Come si è visto, il ricorrente appone al suo unico motivo una rubrica idonea a classificarlo nella fattispecie di cui all’art. 360 c.p.c., comma 1, n. 3; ma l’effettivo contenuto della doglianza si risolve, in verità, in una valutazione del compendio probatorio alternativa a quella effettuata, nell’espletamento della cognizione di merito che gli è riservata, dal giudice d’appello, ovvero in un inammissibile perseguimento di un terzo grado di merito mediante una valutazione degli esiti probatori da parte del giudice di legittimità, valutazione che sarebbe appunto ineludibile per accertare la fondatezza di un motivo così conformato.

Dopo avere infatti asserito che la corte territoriale avrebbe violato l’art. 1223 c.c. in relazione all’art. 1218 c.c., immediatamente la ricorrente si sposta su un piano direttamente fattuale, adducendo che tale violazione consisterebbe nel non avere ritenuto provato il danno da lucro cessante: non si tratta, quindi, di una violazione di un principio di diritto, bensì di una valutazione del compendio probatorio che ad avviso della ricorrente sarebbe non condivisibile.
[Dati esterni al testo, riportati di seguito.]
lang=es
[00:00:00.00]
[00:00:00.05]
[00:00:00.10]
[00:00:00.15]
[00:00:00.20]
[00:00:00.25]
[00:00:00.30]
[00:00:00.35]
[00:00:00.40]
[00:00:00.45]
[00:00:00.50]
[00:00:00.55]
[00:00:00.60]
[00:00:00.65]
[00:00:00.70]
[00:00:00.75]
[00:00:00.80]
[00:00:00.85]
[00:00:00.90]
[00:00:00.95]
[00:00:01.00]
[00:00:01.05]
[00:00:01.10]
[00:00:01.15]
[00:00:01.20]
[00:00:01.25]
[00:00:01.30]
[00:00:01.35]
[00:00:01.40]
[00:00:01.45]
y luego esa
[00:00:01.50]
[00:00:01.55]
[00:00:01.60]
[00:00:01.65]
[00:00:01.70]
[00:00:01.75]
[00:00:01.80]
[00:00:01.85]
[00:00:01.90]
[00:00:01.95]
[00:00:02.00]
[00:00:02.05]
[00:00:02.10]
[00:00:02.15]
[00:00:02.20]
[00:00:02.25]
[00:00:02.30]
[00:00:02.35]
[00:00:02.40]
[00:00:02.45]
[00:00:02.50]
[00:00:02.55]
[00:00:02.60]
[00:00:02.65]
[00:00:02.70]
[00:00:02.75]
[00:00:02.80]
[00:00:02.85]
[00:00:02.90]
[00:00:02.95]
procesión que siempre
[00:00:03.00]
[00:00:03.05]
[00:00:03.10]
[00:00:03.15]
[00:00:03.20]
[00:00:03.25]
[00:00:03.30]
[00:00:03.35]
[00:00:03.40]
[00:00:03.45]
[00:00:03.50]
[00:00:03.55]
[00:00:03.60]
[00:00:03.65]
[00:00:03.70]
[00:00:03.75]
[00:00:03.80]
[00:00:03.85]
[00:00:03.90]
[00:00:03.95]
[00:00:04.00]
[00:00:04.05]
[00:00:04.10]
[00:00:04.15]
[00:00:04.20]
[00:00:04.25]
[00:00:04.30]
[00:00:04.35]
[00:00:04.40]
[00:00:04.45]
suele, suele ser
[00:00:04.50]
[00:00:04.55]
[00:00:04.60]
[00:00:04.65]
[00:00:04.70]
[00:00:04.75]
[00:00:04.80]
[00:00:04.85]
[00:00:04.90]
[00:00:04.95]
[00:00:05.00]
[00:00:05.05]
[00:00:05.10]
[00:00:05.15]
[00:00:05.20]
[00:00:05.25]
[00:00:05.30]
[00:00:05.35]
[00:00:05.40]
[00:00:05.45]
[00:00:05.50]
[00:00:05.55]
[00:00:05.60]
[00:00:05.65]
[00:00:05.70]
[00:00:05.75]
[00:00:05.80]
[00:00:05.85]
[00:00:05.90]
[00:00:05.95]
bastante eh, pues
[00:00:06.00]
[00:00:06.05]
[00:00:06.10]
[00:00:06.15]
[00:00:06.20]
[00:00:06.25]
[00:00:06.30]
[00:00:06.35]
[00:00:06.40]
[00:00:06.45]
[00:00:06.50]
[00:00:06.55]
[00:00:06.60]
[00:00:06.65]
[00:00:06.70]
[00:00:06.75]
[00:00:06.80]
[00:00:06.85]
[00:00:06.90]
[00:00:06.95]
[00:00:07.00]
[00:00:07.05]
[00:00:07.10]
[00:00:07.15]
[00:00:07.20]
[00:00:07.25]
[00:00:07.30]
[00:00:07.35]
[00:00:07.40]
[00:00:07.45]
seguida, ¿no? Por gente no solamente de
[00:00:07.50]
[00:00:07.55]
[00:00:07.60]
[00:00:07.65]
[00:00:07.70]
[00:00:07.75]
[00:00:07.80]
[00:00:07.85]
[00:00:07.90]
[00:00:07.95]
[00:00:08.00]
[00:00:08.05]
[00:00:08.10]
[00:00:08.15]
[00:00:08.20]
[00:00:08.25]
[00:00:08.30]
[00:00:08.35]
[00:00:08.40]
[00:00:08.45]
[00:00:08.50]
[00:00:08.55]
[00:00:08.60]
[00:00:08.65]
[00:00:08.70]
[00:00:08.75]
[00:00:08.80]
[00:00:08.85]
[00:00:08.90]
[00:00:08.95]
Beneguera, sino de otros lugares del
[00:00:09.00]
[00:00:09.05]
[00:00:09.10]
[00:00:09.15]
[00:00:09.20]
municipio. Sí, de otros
La ricorrente sviluppa poi questa immediata impostazione fattuale sostenendo che la corte territoriale avrebbe dovuto avvalersi della prova presuntiva nel senso che i serbatoi sarebbero stati necessariamente utilizzati per attività di deposito e che la loro non disponibilità aveva pertanto cagionato, nel caso in esame, un pregiudizio, indicando come “prova decisiva” una testimonianza (la testimonianza di F.F., direttore generale di Agip Petroli all’epoca dei fatti) e richiamando come elemento favorevole nel senso del lucro cessante anche la posizione che avrebbe assunto lo stesso consulente di parte della W.T. S.p.A., e infine negando che vi fossero state le altre occasioni di guadagno che aveva ritenuto invece sussistenti il giudice d’appello.
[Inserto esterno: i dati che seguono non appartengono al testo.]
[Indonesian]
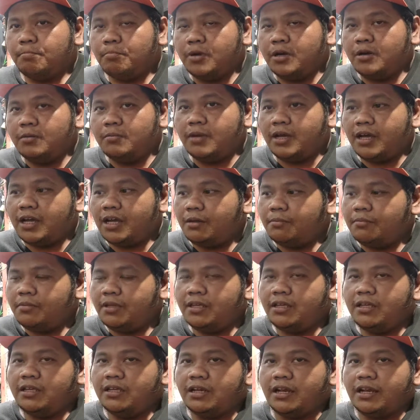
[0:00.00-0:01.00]

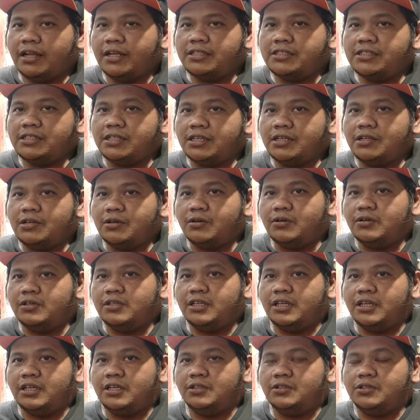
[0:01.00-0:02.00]
memahami
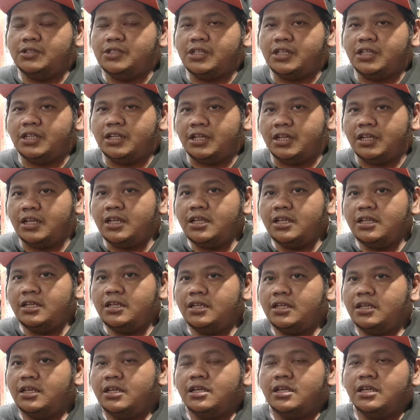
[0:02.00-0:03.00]
resikonya itu sendiri
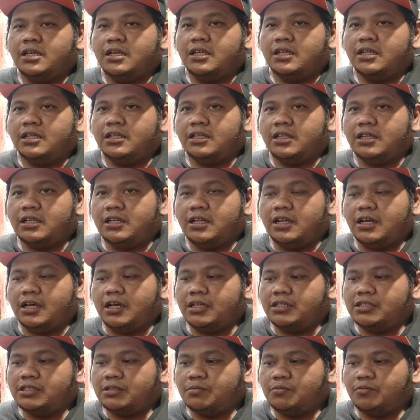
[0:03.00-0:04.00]

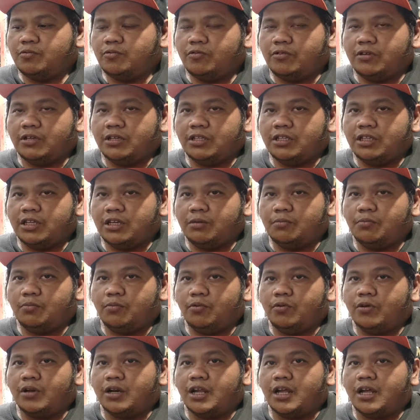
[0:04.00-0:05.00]
tidak semuanya
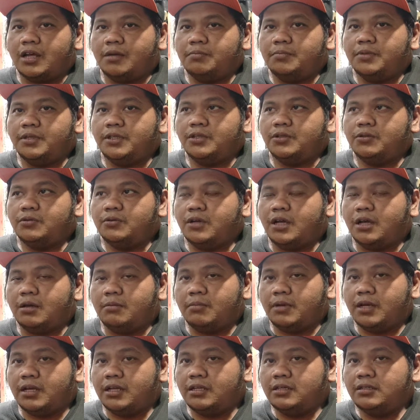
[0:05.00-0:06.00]
bore up itu
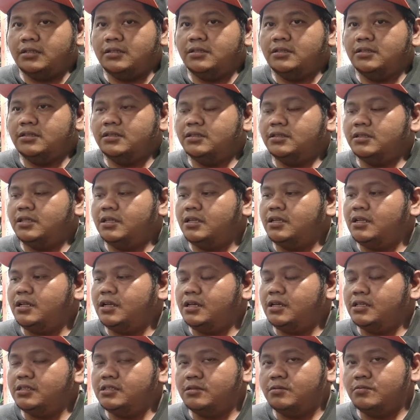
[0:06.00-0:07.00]
aman
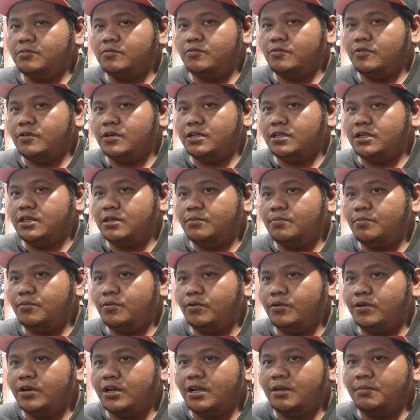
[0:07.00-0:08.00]
tidak semuanya
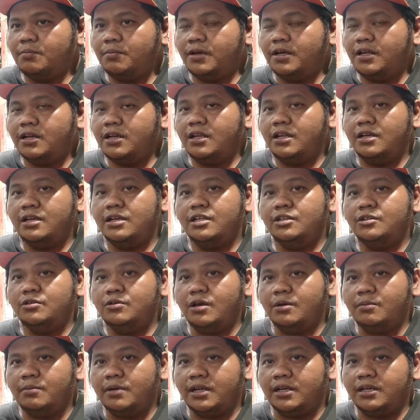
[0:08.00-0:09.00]
bore up harian itu
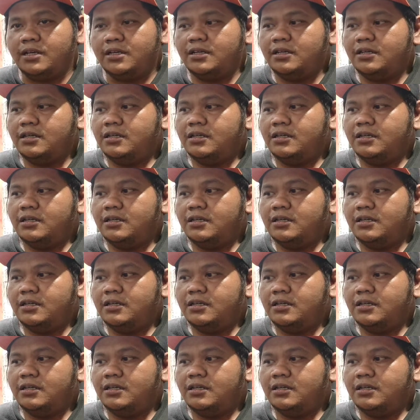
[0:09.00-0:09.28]
aman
Ciò conduce, ictu oculi, il ricorso alla inammissibilità, con conseguente condanna della ricorrente alla rifusione a controparte delle spese processuali, liquidate come da dispositivo.

Sussistono ex D.P.R. n. 115 del 2002, art. 13, comma 1 quater, i presupposti per il versamento da parte della ricorrente dell’ulteriore importo a titolo di contributo unificato pari a quello dovuto per il ricorso, a norma del comma 1 bis dello cit. articolo.

PQM

Dichiara inammissibile il ricorso e condanna la ricorrente a rifondere a controparte le spese processuali, liquidate in un totale di Euro 10.200, di cui Euro 200 per esborsi, oltre gli accessori di legge.

Ai sensi del D.P.R. n. 115 del 2002, art. 13, comma 1 quater, dà atto della sussistenza dei presupposti per il versamento, da parte della ricorrente, dell’ulteriore importo a titolo di contributo unificato pari a quello dovuto per il ricorso, a norma del cit. art. 13, comma 1 bis.

Così deciso in Roma, il 9 marzo 2016.